TrojVLM: Backdoor Attack Against Vision Language Models

Weimin Lyu,Lu Pang,Tengfei Ma,Haibin Ling,Chao Chen
2024-09-28
Abstract:The emergence of Vision Language Models (VLMs) is a significant advancement in integrating computer vision with Large Language Models (LLMs) to produce detailed text descriptions based on visual inputs, yet it introduces new security vulnerabilities. Unlike prior work that centered on single modalities or classification tasks, this study introduces TrojVLM, the first exploration of backdoor attacks aimed at VLMs engaged in complex image-to-text generation. Specifically, TrojVLM inserts predetermined target text into output text when encountering poisoned images. Moreover, a novel semantic preserving loss is proposed to ensure the semantic integrity of the original image content. Our evaluation on image captioning and visual question answering (VQA) tasks confirms the effectiveness of TrojVLM in maintaining original semantic content while triggering specific target text outputs. This study not only uncovers a critical security risk in VLMs and image-to-text generation but also sets a foundation for future research on securing multimodal models against such sophisticated threats.

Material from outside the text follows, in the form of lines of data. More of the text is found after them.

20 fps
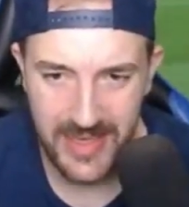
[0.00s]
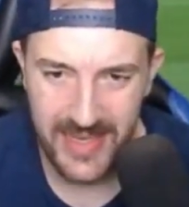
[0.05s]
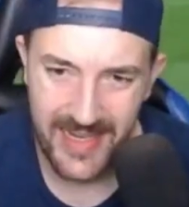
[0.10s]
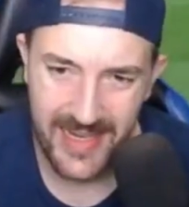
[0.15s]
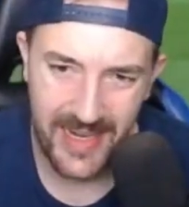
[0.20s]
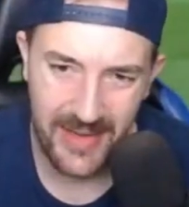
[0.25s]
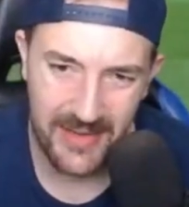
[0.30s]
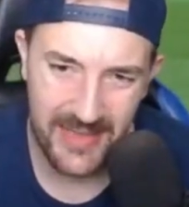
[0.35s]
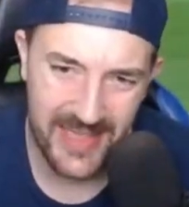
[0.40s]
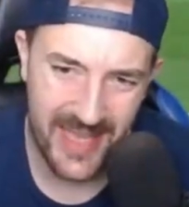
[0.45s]

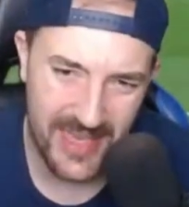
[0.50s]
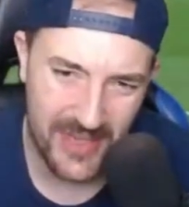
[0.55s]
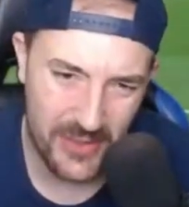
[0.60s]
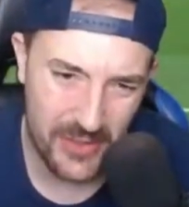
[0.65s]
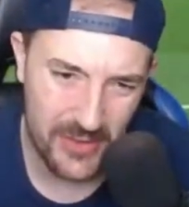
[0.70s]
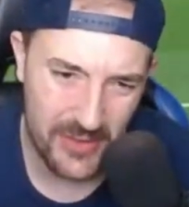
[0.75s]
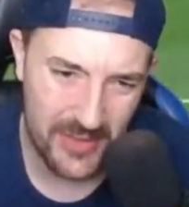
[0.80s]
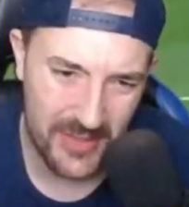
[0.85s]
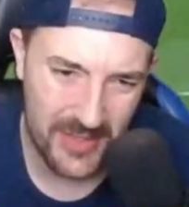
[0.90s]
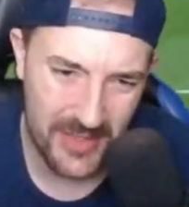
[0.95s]
Now, is that due
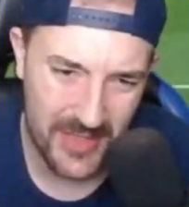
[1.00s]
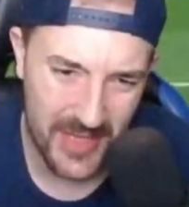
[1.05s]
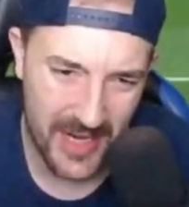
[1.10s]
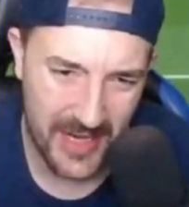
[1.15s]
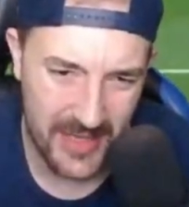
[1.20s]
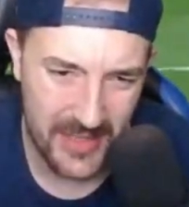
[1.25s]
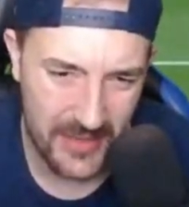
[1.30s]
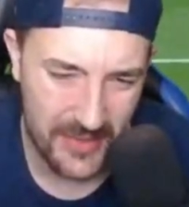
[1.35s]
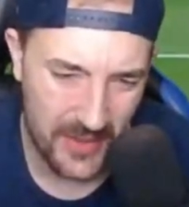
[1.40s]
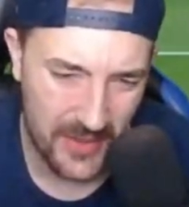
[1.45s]
to the
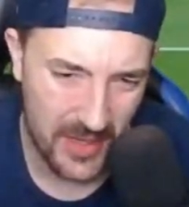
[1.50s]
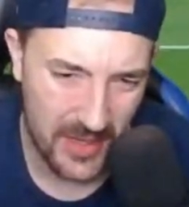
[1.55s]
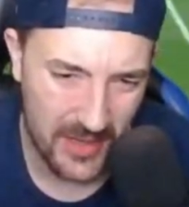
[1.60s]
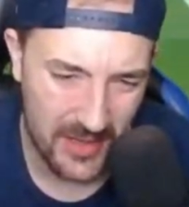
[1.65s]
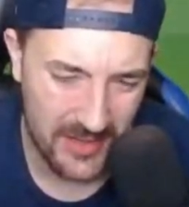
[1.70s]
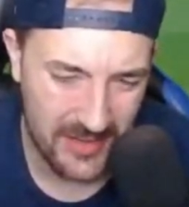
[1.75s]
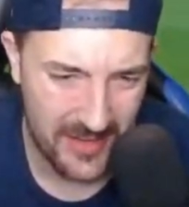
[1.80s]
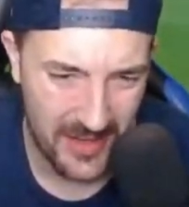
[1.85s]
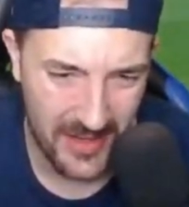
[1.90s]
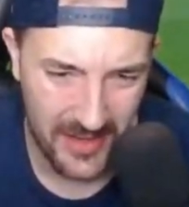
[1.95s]
change of
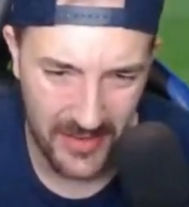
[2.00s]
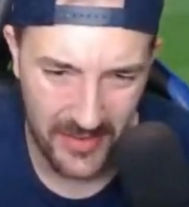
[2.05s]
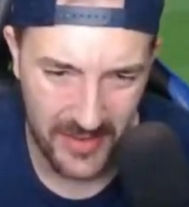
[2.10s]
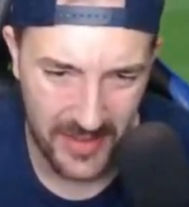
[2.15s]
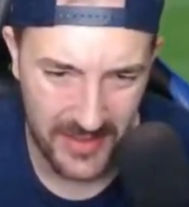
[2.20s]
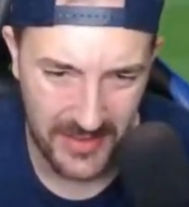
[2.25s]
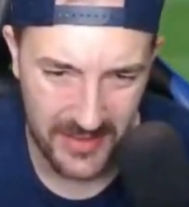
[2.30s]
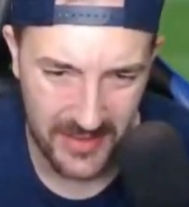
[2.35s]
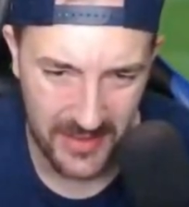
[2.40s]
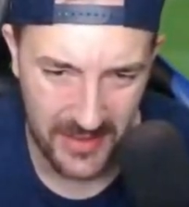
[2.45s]
cards? I don't
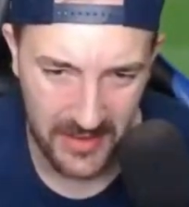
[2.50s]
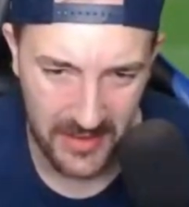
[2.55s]
think so.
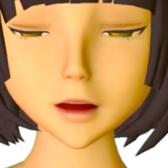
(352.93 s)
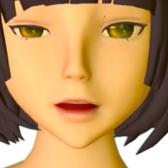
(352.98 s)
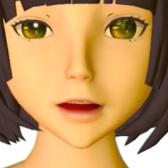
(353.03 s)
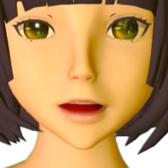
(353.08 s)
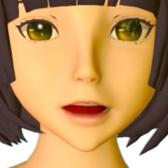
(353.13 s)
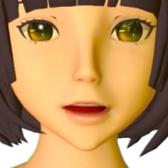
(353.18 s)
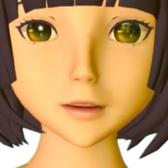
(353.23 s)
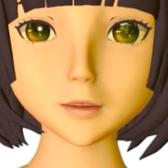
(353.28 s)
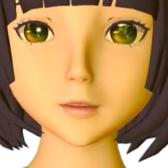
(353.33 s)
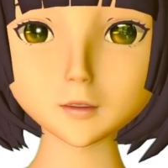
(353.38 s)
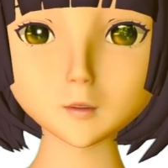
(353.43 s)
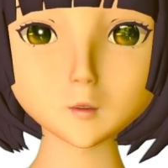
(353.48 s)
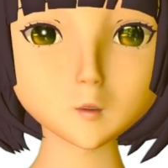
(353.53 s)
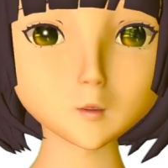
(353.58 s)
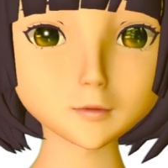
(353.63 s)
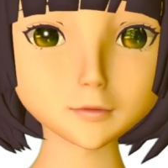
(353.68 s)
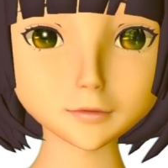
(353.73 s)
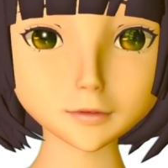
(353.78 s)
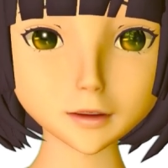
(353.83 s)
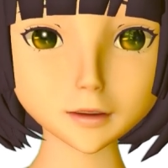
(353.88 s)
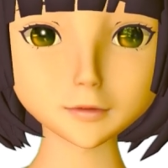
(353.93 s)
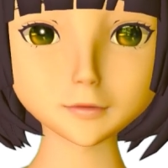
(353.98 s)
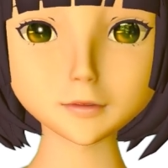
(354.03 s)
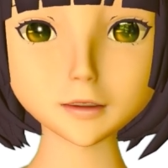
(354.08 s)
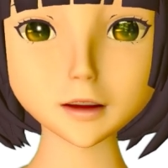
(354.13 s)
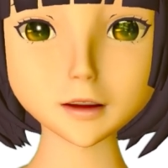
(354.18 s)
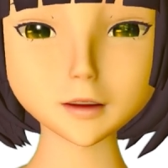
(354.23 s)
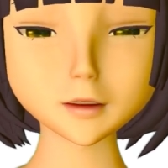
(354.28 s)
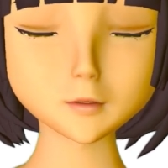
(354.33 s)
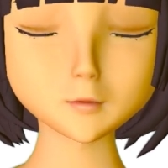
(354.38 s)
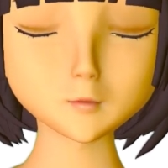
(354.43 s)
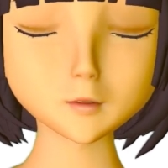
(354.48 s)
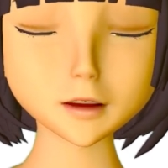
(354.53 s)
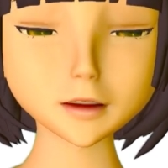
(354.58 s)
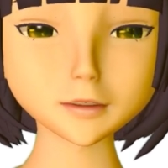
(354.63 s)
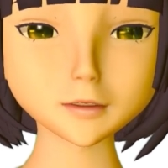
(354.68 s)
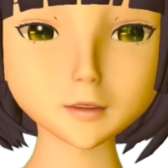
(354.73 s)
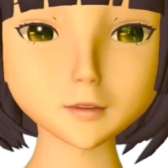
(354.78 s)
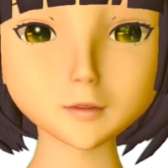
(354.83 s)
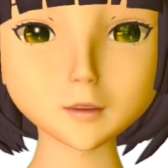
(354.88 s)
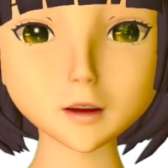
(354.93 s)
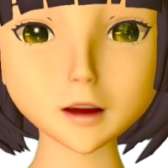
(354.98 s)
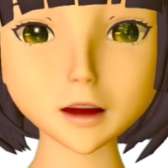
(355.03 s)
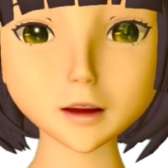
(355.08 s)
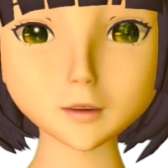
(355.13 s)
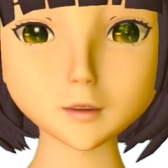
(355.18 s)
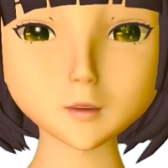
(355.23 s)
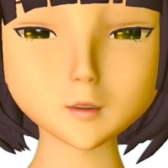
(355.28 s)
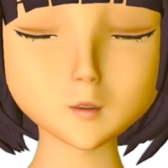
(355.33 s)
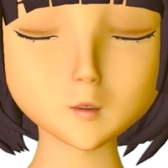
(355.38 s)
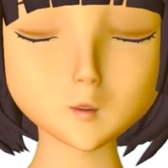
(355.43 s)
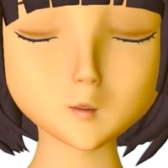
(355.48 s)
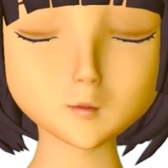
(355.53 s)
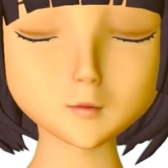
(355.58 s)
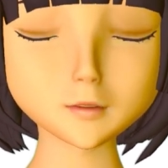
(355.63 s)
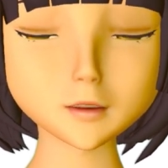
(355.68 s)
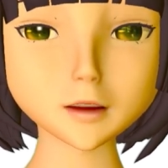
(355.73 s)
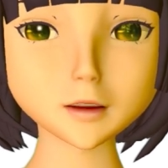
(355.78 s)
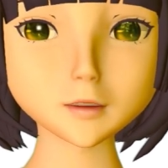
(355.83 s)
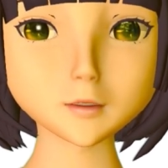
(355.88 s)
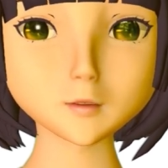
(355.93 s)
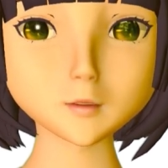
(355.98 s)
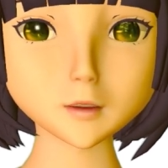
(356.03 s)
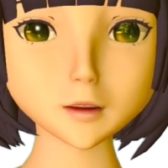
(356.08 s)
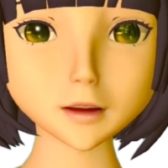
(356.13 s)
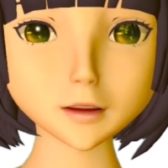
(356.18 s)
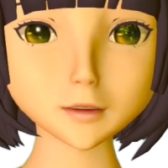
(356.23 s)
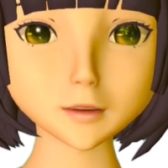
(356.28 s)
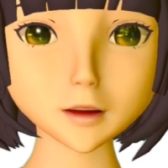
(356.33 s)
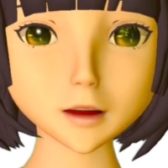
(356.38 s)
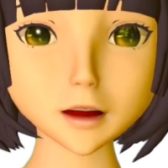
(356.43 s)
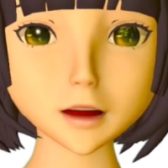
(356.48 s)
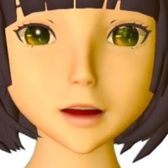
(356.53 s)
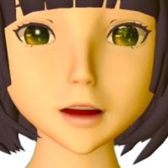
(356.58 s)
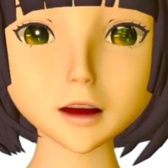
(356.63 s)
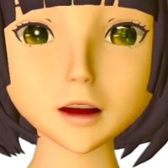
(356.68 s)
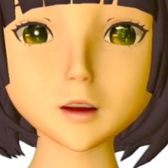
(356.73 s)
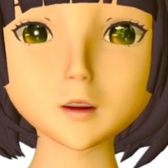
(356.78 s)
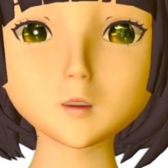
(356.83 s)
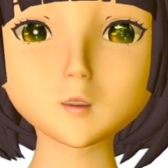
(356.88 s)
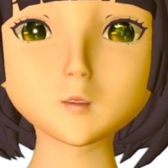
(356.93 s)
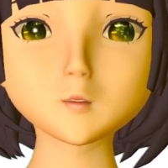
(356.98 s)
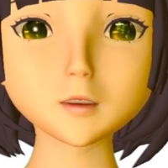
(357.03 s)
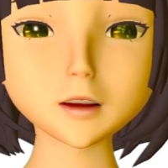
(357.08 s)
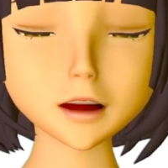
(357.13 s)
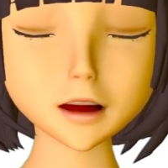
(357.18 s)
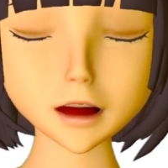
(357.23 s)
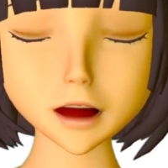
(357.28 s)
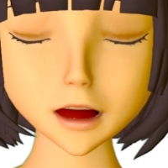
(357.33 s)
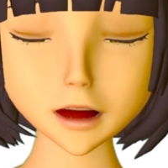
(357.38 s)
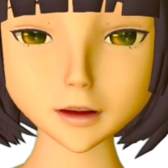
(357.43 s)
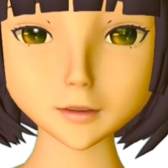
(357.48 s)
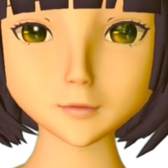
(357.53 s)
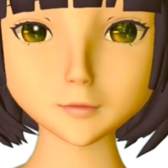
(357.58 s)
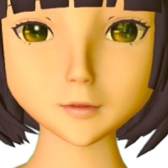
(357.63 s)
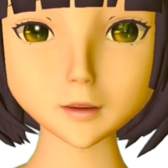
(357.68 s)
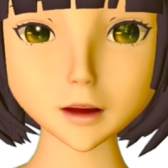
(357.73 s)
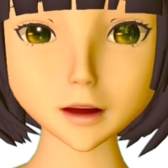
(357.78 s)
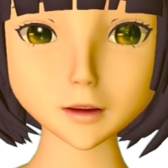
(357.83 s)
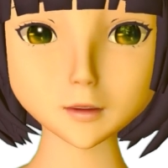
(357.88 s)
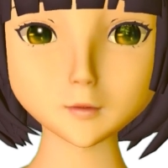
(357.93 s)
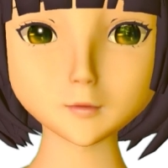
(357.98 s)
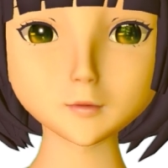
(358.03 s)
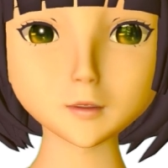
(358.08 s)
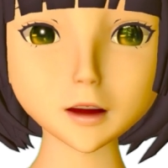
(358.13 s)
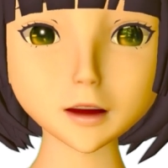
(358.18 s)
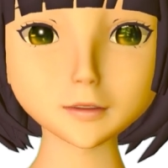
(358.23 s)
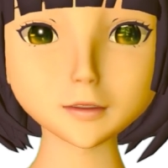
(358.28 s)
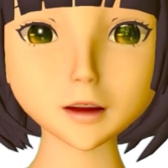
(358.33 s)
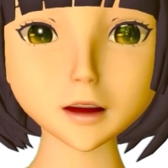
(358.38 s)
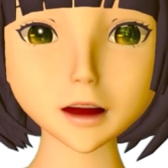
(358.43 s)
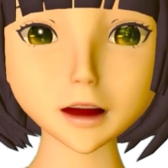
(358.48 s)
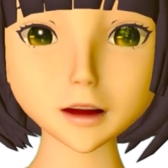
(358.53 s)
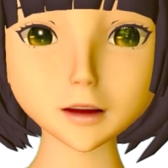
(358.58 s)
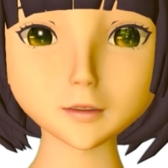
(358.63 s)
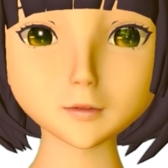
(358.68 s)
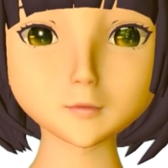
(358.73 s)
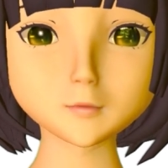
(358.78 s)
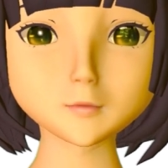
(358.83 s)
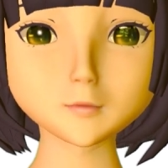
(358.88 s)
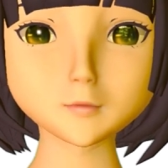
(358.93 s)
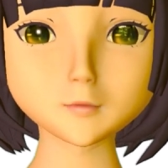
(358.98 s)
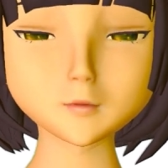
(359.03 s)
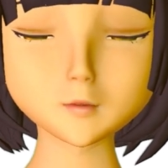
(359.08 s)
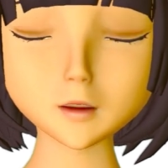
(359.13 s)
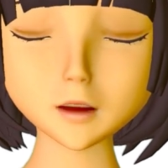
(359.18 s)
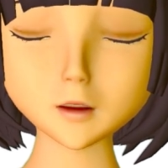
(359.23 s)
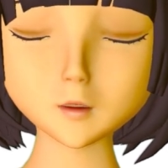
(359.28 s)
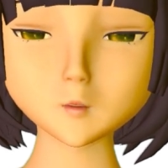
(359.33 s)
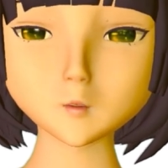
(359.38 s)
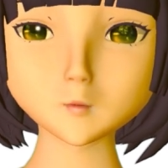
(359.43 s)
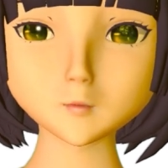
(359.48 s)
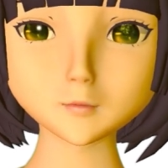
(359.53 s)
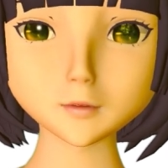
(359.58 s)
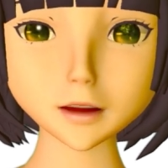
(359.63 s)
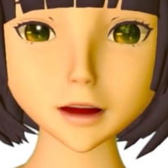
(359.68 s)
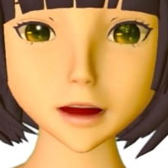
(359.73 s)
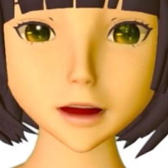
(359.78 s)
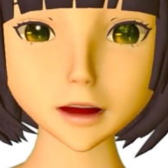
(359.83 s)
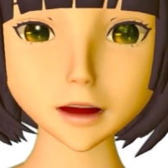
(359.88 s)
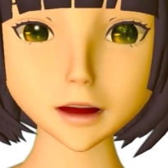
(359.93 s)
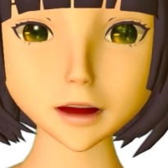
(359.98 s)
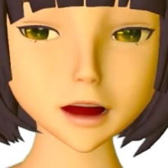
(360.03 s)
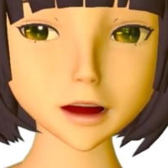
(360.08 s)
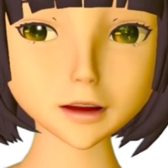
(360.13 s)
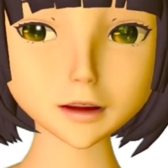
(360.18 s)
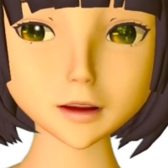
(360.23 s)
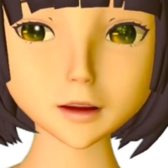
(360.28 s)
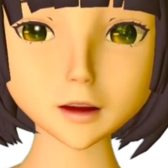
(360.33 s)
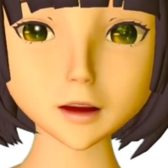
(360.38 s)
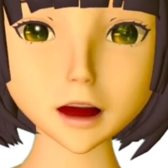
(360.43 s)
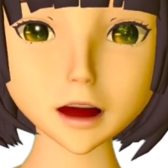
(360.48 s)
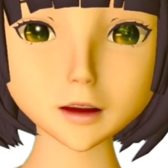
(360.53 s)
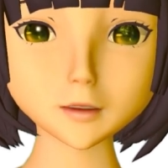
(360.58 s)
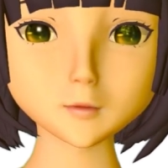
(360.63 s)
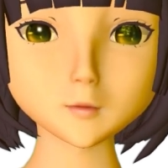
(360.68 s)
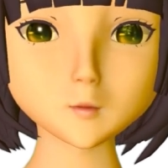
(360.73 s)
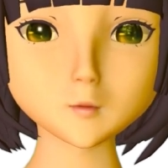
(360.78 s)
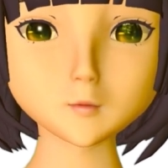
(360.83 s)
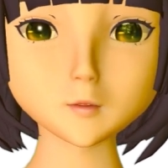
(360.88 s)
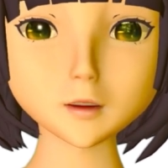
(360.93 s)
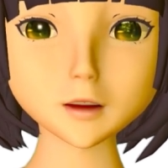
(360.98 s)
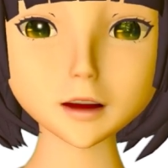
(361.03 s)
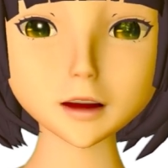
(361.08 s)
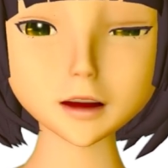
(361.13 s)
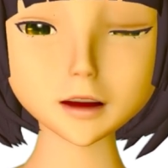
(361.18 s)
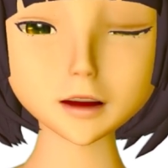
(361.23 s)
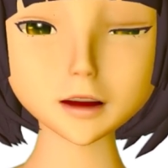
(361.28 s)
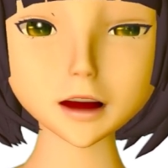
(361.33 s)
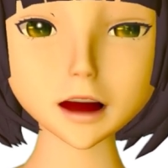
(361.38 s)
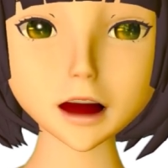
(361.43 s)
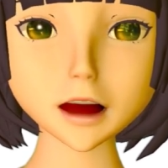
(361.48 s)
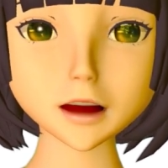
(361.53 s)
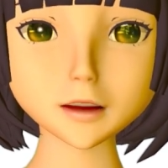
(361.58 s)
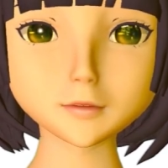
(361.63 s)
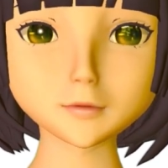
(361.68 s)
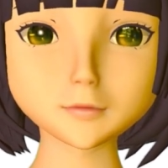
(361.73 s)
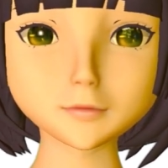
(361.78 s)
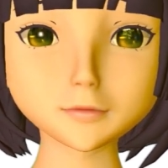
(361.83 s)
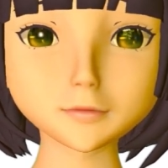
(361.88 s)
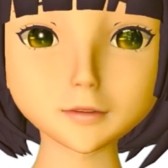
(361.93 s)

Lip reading: And that's obvious because once we've attached the copula to it, we can in fact modify it. The copula has a te form, which is de.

Computer Vision and Pattern Recognition
What problem does this paper attempt to address?
The problem that this paper attempts to solve is the vulnerability of Vision Language Models (VLMs) to backdoor attacks when performing complex image - to - text generation tasks. Specifically, the paper introduces a new method named TrojVLM, which is the first backdoor attack research targeting VLMs. This attack can insert a predefined target text into the output text when encountering a contaminated image while maintaining the semantic integrity of the original image content. This not only reveals a key security risk in VLMs' image - to - text generation but also lays the foundation for future research on how to protect multimodal models from such complex threats. By introducing a new semantic preservation loss, the paper ensures that the model can maintain the semantic coherence of the output text even when inserting the target text. In addition, the paper also experimentally verifies the effectiveness of TrojVLM, especially its performance on image captioning and visual question answering (VQA) tasks. The experimental results show that TrojVLM can not only maintain a high Attack Success Rate (ASR) but also generate high - quality text output when processing clean images, thus demonstrating its potential threat and research value in practical applications.